Renowned scientist Peter Ma has successfully harnessed the power of machine learning and artificial intelligence (AI) in processing data amassed by the Search for Extraterrestrial Intelligence (SETI) Institute, according to a recent press release.
Preliminary results hint at the possibility of discovering non-terrestrial “technosignatures”, potentially indicating the existence of extraterrestrial intelligence. This would mark a significant achievement, aligning with SETI’s ultimate objective.
In a groundbreaking research paper featured in Nature Astronomy, Ma elaborates on his strategy to train a machine-learning algorithm on 480 hours of telescope data from 820 stars compiled in 2016. Surprisingly, this AI method identified eight intriguing signals that were overlooked by earlier algorithms.
As an undergraduate at the University of Toronto, Ma expressed to VICE in an interview that their novel approach effectively eliminates the need for human intervention, setting it apart from previous machine learning techniques applied to SETI data.
Ma elaborated, “Our work is entirely reliant on the neural network without any support from conventional algorithms. This approach unearthed results that were undetected by traditional algorithms.”
The outcome of Ma’s innovative experiment is the identification of eight signals potentially originating from technologically advanced extraterrestrial civilizations. His algorithm specifically targeted signs that “are narrow band, doppler drifting signals originating from an extraterrestrial source.”

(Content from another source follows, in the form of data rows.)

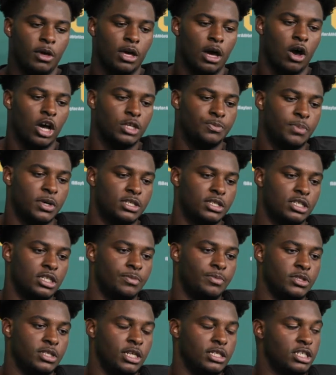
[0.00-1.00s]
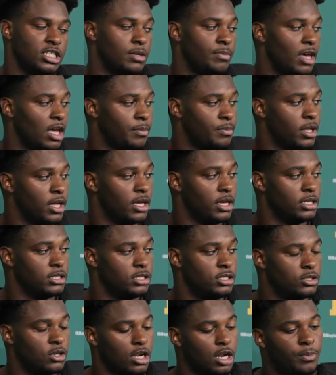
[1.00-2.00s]
He always puts us in a position to make plays.
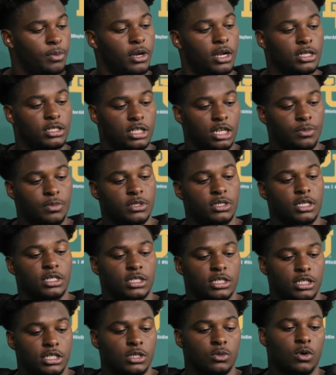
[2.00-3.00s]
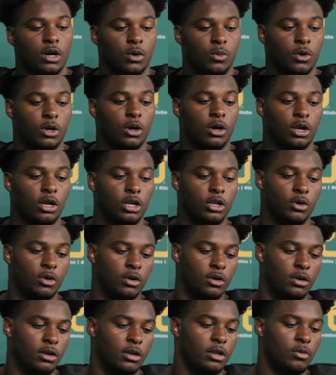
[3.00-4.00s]
He's going to put us in a position to where we're going to
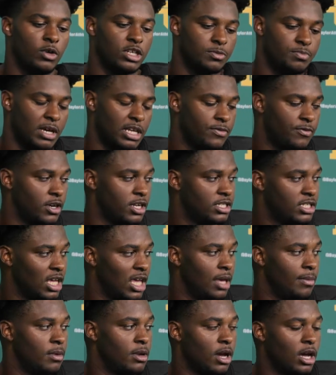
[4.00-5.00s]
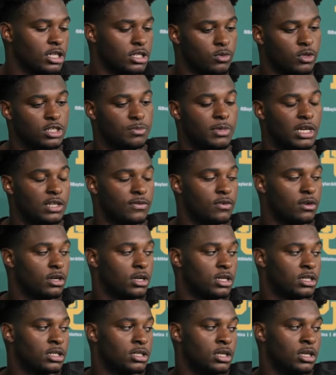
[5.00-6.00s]
do what's best for the team and also what's best for
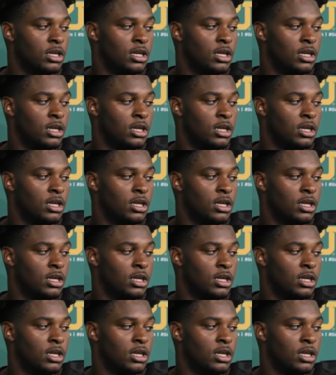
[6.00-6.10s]
us,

In his choice to employ a machine learning neural network, Ma recognized its adaptive nature, an advantage not found in more conventional AI algorithms. Given the uncertainty surrounding the characteristics of an extraterrestrial signal, Ma expressed the rationale behind their approach was simply to “learn it.”
Despite the detection of eight distinct signals, it remains unclear whether these signals indeed stem from alien societies.
The next phase entails further exploration of these signals in a bid to discern their origin and evaluate the need for subsequent observations in the corresponding regions of space.
Expanding on Ma’s pioneering work, the application of advanced AI techniques could revolutionize our approach towards the search for extraterrestrial life, offering a potential pathway to one of the most profound discoveries in human history. The interplay of machine learning and astronomical data could open new avenues in space exploration, and even if it doesn’t immediately lead to the discovery of alien life, these techniques could reveal fascinating insights about our universe.